Can Agile Mindset Address Federal Cybersecurity?
In a bid to safeguard national infrastructure and applications from security breaches, federal agencies may ultimately leverage Agile software development best practices -- including so-called Scrum Sprints and perhaps even Continuous Delivery methodologies.
"In the Scrum method of Agile software development, work is confined to a regular, repeatable work cycle, known as a sprint or iteration. Scrum sprints used to be 30 days long, but today many teams prefer shorter sprints, such as one-week or two-week sprints," notes Scrum Methodology.
Now, apply that definition to the U.S. government's growing focus on cybersecurity. Following the high-profile Office of Personnel Management hack, Federal CIO Tony Scott in mid-June launched a 30-day Cybersecurity Sprint. As part of that effort, Federal agencies must:
- Immediately deploy indicators provided by DHS regarding priority threat-actor Techniques, Tactics, and Procedures to scan systems and check logs. Agencies shall inform DHS immediately if indicators return evidence of malicious cyber activity.
- Patch critical vulnerabilities without delay.
- Tighten policies and practices for privileged users.
- Dramatically accelerate implementation of multi-factor authentication, especially for privileged users.

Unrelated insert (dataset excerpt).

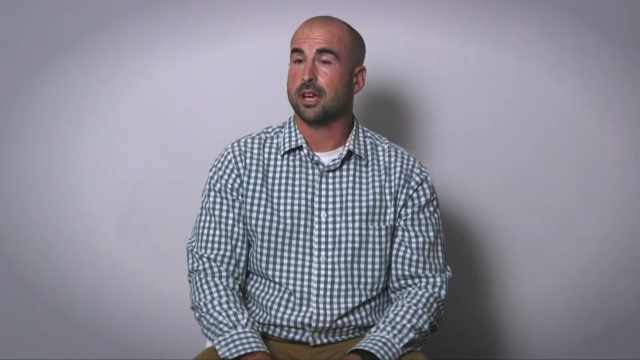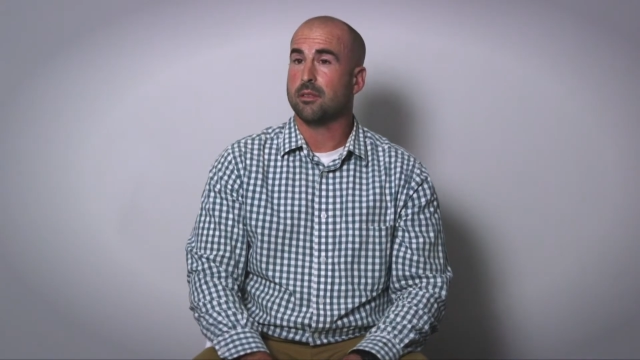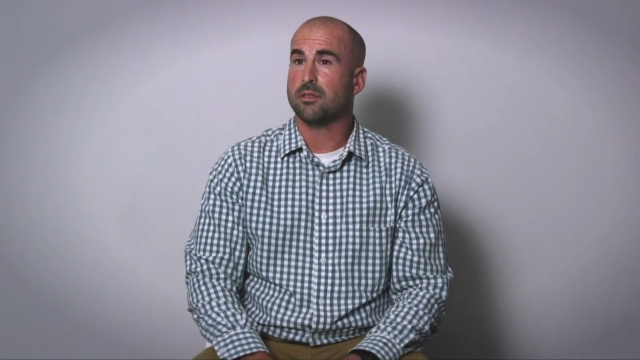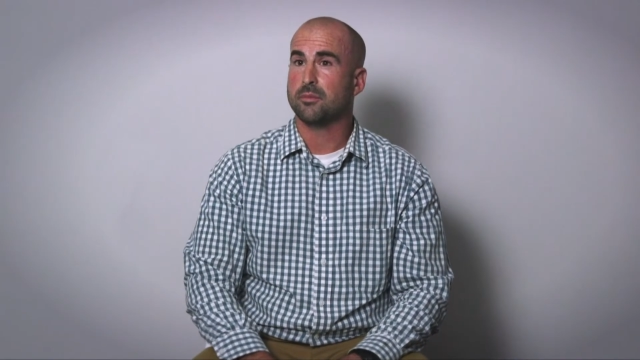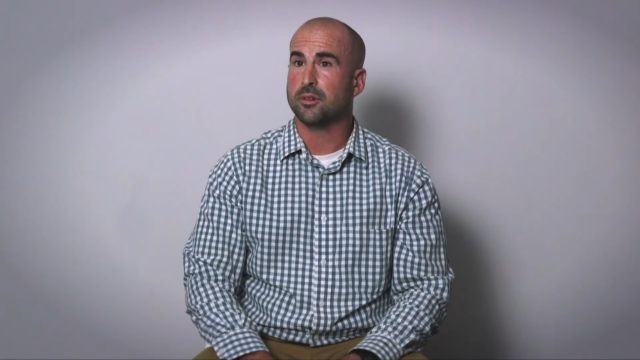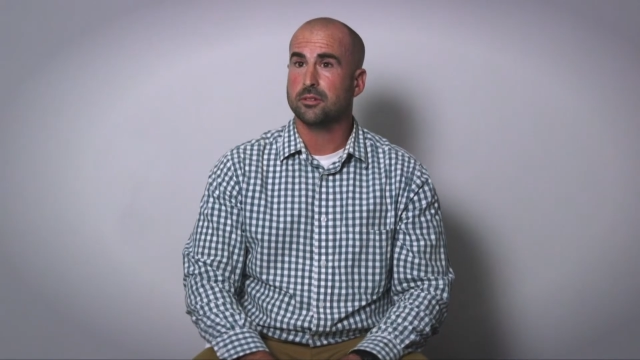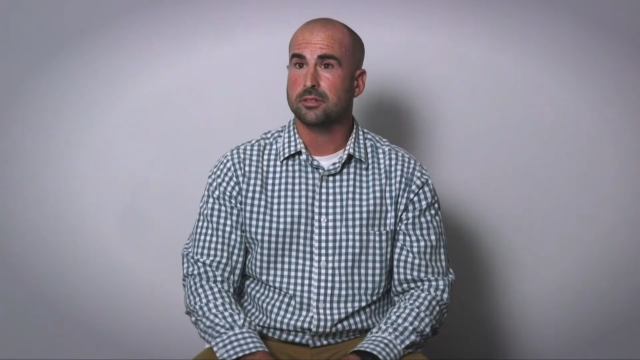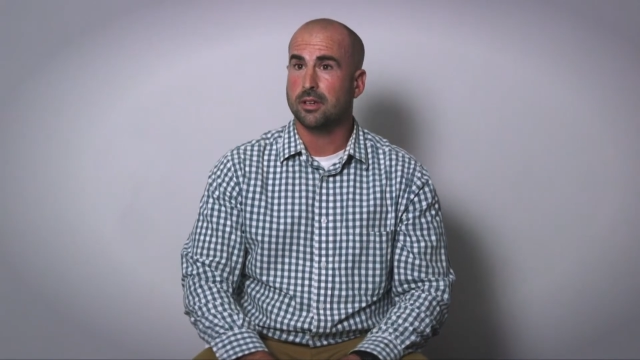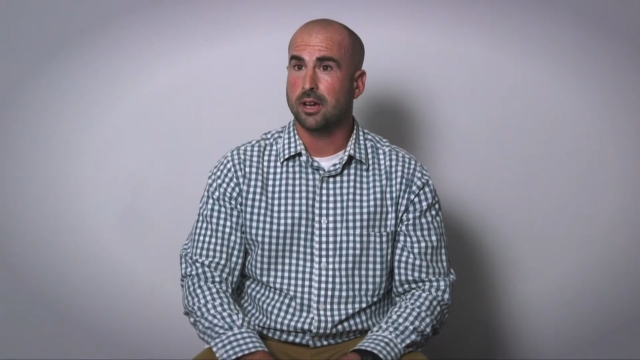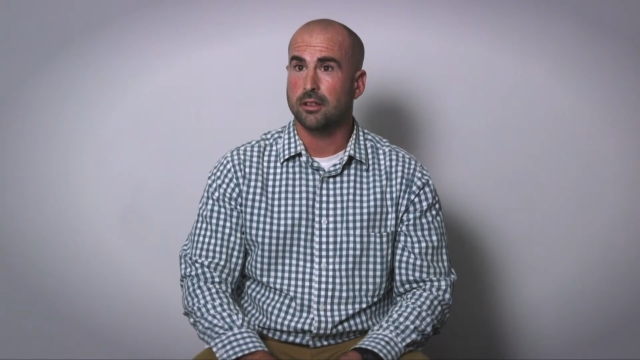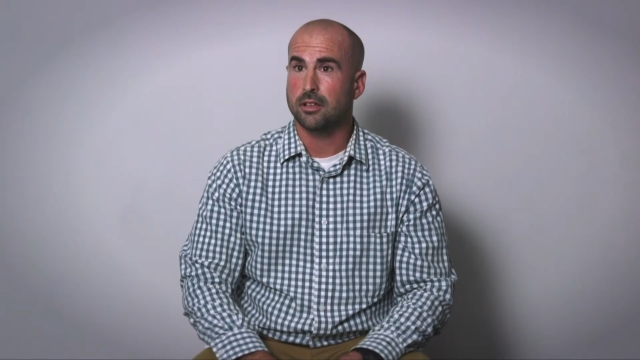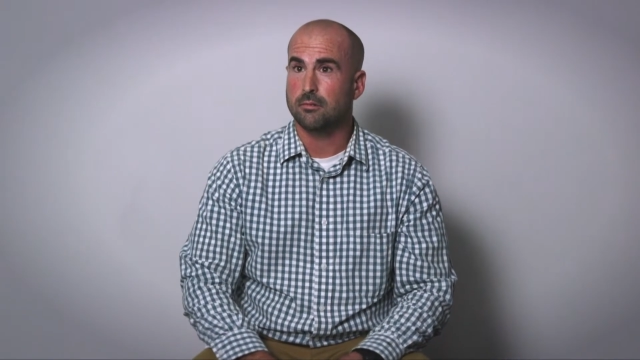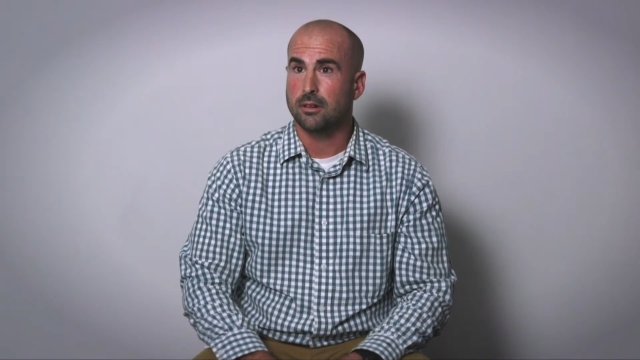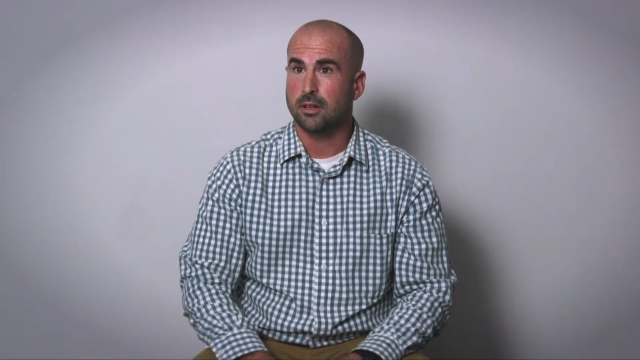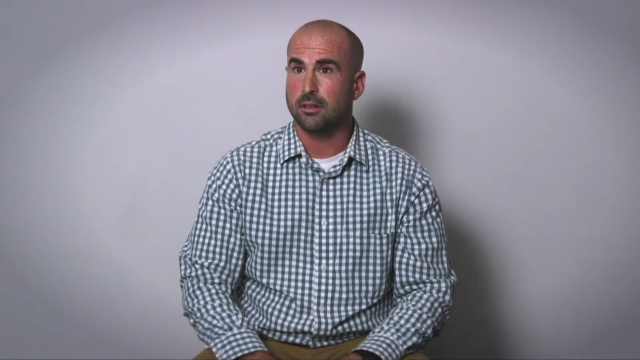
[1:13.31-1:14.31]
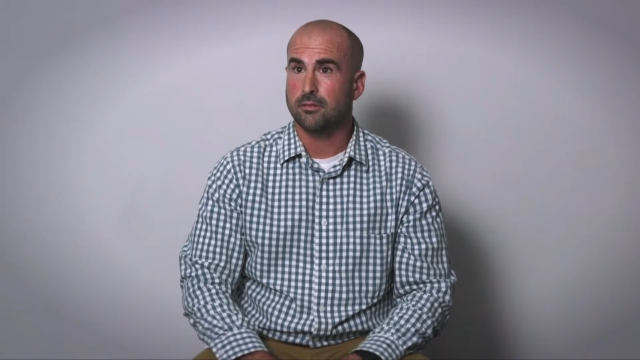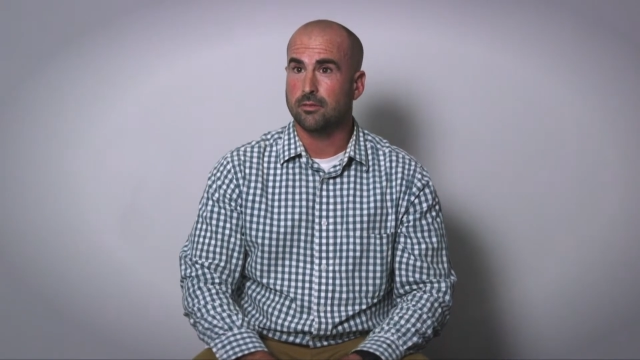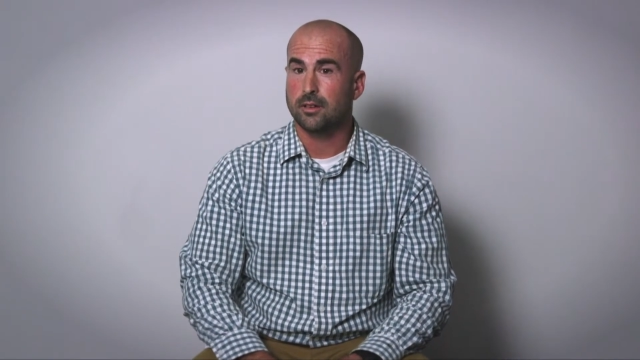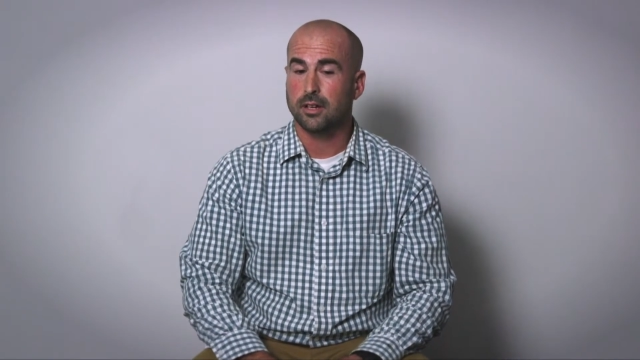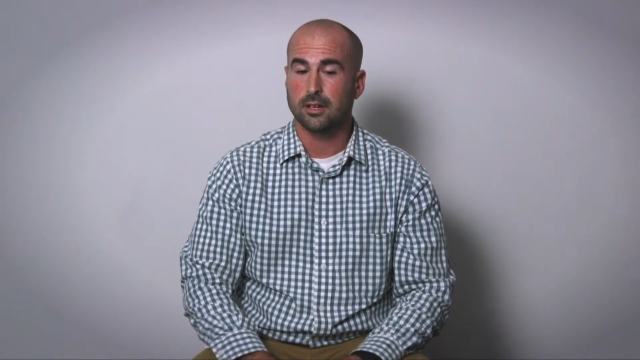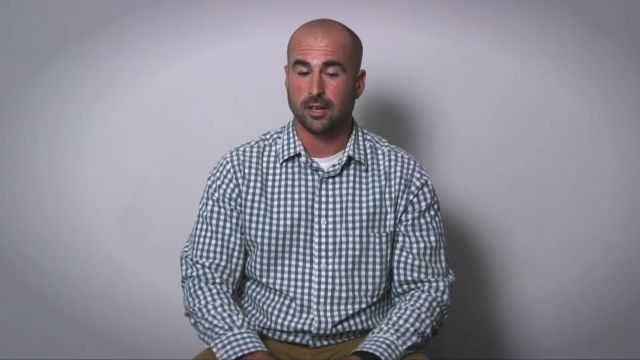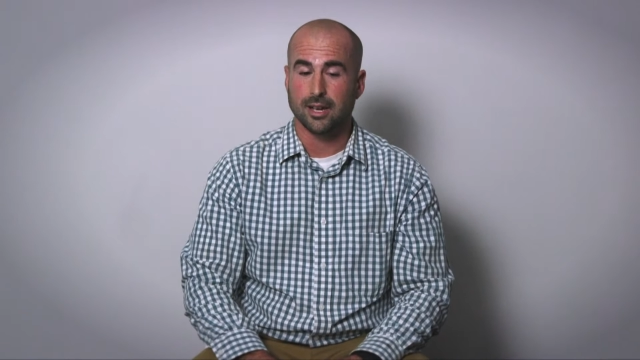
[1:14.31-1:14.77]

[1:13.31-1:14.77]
I'm the most highly qualified.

The Cybersecurity Sprint was scheduled to end in mid-July. So far, the government hasn't disclosed any particular outcomes. But next steps will surely emerge.

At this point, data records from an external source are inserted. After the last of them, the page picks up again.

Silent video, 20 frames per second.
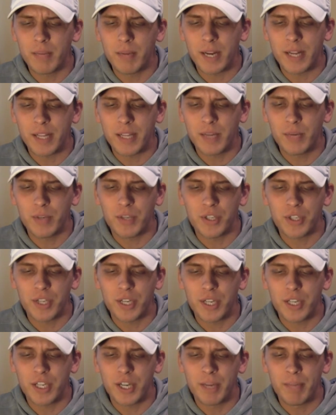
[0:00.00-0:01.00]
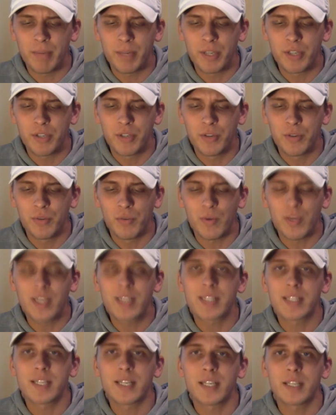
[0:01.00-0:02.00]
but I think we're just going to jump into Week
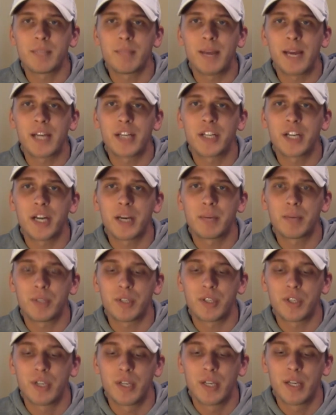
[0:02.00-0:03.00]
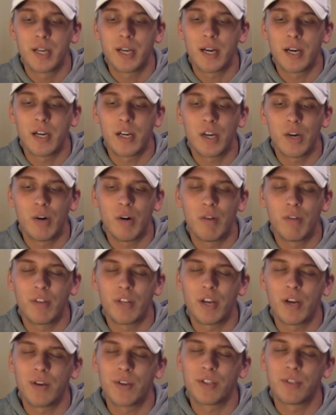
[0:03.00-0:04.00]
6 matchups, go over
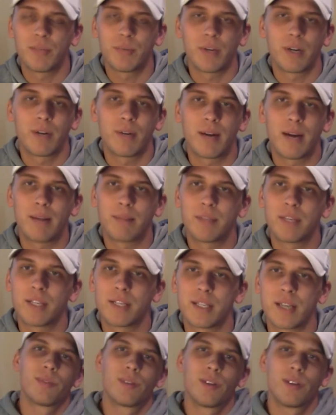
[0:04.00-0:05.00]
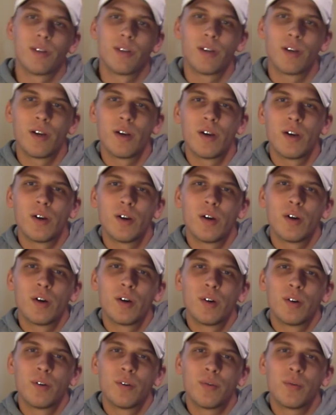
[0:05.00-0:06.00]
those, and then we're going to wrap this up.
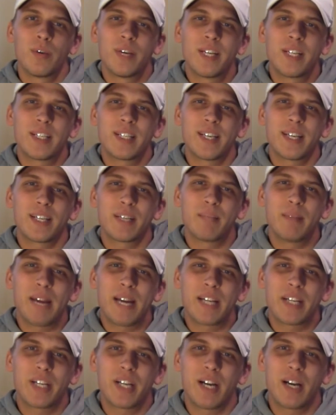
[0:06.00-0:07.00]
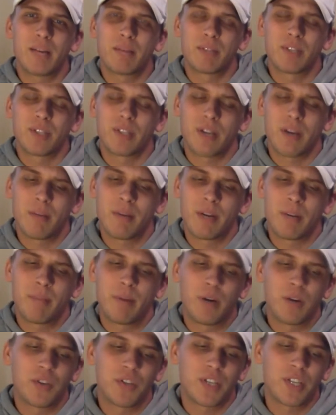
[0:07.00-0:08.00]
Week 6 matchups. I'm going to
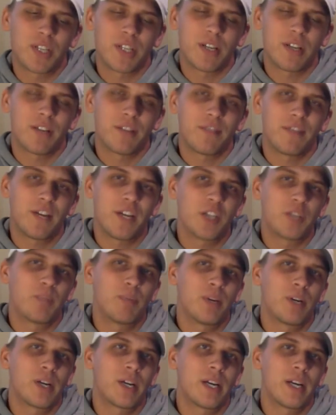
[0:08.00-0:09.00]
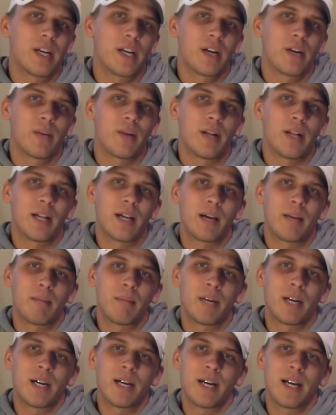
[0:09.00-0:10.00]
post this on the Facebook here while
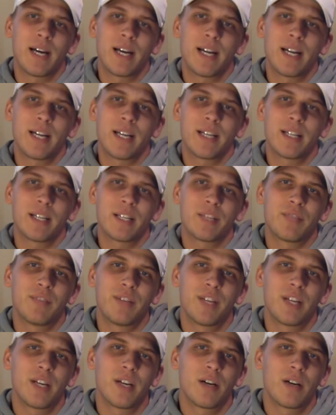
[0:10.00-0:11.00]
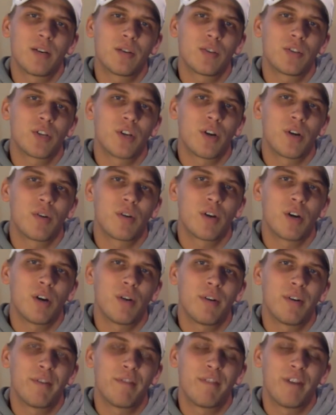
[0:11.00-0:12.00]
I'm editing this video, so
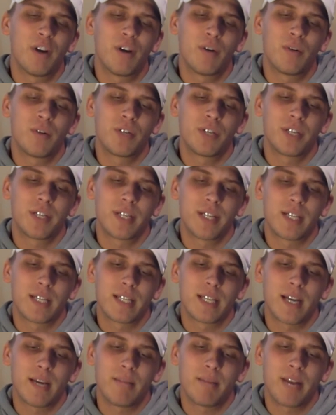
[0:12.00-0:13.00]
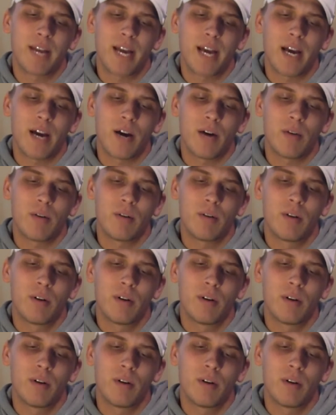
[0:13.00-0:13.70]
go and vote. It's up now.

Once the Sprint concluded, the federal government planned to create and operationalize a set of plans and strategies to further bolster federal and civilian cybersecurity, Scott indicated in a June 2015 blog.

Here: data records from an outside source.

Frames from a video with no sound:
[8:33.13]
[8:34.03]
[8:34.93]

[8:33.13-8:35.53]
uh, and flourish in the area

Principle components of that strategy will include:
- Protecting Data: Better protect data at rest and in transit.
- Improving Situational Awareness: Improve indication and warning.
- Increasing Cybersecurity Proficiency: Ensure a robust capacity to recruit and retain cybersecurity personnel.
- Increase Awareness: improve overall risk awareness by all users.
- Standardizing and Automating Processes: Decrease time needed to manage configurations and patch vulnerabilities.
- Controlling, Containing, and Recovering from Incidents: Contain malware proliferation, privilege escalation, and lateral movement. Quickly identify and resolve events and incidents.
- Strengthening Systems Lifecycle Security: Increase inherent security of platforms by buying more secure systems and retiring legacy systems in a timely manner.
- Reducing Attack Surfaces: Decrease complexity and number of things defenders need to protect.
Can Agile Assist?
As the government and businesses attempt to navigate the threat landscape, it's clear that new approaches -- borrowed from Agile Software Development and Scrum Sprints -- will influence the strategies.
However, the latest trend from the Agile mindset may also be the most challenging. It's called Continuious Delivery. The idea is to consistently deliver new enhancements in a never-ending cycle.
Some pundits call Continuous the next chapter of Agile methods. Others consider Continuous Delivery the full-blown successor to Agile. Either way, the Federal government will need more than one 30-day sprint to continuously move its security efforts forward.